## Problem:
Set down all of the data again, character for character.

Saved entries
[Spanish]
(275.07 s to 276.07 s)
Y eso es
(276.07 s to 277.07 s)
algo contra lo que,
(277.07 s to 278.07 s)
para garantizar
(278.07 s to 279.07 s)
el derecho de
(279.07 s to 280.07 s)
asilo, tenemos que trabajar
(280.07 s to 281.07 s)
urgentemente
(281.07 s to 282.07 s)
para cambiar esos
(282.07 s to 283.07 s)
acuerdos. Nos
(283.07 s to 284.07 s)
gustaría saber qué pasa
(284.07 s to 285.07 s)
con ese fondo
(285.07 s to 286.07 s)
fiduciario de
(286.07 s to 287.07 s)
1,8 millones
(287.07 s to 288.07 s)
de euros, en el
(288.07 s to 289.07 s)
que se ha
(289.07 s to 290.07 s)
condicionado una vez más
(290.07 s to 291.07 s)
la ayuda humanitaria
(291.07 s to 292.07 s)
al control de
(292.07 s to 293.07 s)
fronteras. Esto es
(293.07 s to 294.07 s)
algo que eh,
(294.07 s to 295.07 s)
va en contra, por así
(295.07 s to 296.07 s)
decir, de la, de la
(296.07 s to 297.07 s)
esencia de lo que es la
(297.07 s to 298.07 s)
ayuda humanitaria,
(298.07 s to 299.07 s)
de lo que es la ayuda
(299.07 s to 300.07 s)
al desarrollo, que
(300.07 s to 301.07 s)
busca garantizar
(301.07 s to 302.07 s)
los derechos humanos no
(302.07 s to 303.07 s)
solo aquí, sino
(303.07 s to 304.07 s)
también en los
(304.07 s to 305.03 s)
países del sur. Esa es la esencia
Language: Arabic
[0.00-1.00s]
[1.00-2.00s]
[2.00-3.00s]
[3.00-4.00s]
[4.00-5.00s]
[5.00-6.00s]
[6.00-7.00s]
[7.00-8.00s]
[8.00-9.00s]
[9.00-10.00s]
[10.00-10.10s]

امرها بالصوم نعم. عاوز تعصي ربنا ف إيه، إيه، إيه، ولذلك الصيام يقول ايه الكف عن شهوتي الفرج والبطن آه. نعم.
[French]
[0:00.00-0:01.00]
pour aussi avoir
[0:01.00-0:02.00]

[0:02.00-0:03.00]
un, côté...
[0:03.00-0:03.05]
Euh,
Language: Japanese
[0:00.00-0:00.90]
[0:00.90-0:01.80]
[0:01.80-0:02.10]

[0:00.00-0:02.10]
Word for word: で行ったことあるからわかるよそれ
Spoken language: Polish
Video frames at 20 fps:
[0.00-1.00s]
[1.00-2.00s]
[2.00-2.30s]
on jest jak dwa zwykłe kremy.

## Result for this task:
[Spanish]
(275.07 s to 276.07 s)
Y eso es
(276.07 s to 277.07 s)
algo contra lo que,
(277.07 s to 278.07 s)
para garantizar
(278.07 s to 279.07 s)
el derecho de
(279.07 s to 280.07 s)
asilo, tenemos que trabajar
(280.07 s to 281.07 s)
urgentemente
(281.07 s to 282.07 s)
para cambiar esos
(282.07 s to 283.07 s)
acuerdos. Nos
(283.07 s to 284.07 s)
gustaría saber qué pasa
(284.07 s to 285.07 s)
con ese fondo
(285.07 s to 286.07 s)
fiduciario de
(286.07 s to 287.07 s)
1,8 millones
(287.07 s to 288.07 s)
de euros, en el
(288.07 s to 289.07 s)
que se ha
(289.07 s to 290.07 s)
condicionado una vez más
(290.07 s to 291.07 s)
la ayuda humanitaria
(291.07 s to 292.07 s)
al control de
(292.07 s to 293.07 s)
fronteras. Esto es
(293.07 s to 294.07 s)
algo que eh,
(294.07 s to 295.07 s)
va en contra, por así
(295.07 s to 296.07 s)
decir, de la, de la
(296.07 s to 297.07 s)
esencia de lo que es la
(297.07 s to 298.07 s)
ayuda humanitaria,
(298.07 s to 299.07 s)
de lo que es la ayuda
(299.07 s to 300.07 s)
al desarrollo, que
(300.07 s to 301.07 s)
busca garantizar
(301.07 s to 302.07 s)
los derechos humanos no
(302.07 s to 303.07 s)
solo aquí, sino
(303.07 s to 304.07 s)
también en los
(304.07 s to 305.03 s)
países del sur. Esa es la esencia
Language: Arabic
[0.00-1.00s]
[1.00-2.00s]
[2.00-3.00s]
[3.00-4.00s]
[4.00-5.00s]
[5.00-6.00s]
[6.00-7.00s]
[7.00-8.00s]
[8.00-9.00s]
[9.00-10.00s]
[10.00-10.10s]

امرها بالصوم نعم. عاوز تعصي ربنا ف إيه، إيه، إيه، ولذلك الصيام يقول ايه الكف عن شهوتي الفرج والبطن آه. نعم.
[French]
[0:00.00-0:01.00]
pour aussi avoir
[0:01.00-0:02.00]

[0:02.00-0:03.00]
un, côté...
[0:03.00-0:03.05]
Euh,
Language: Japanese
[0:00.00-0:00.90]
[0:00.90-0:01.80]
[0:01.80-0:02.10]

[0:00.00-0:02.10]
Word for word: で行ったことあるからわかるよそれ
Spoken language: Polish
Video frames at 20 fps:
[0.00-1.00s]
[1.00-2.00s]
[2.00-2.30s]
on jest jak dwa zwykłe kremy.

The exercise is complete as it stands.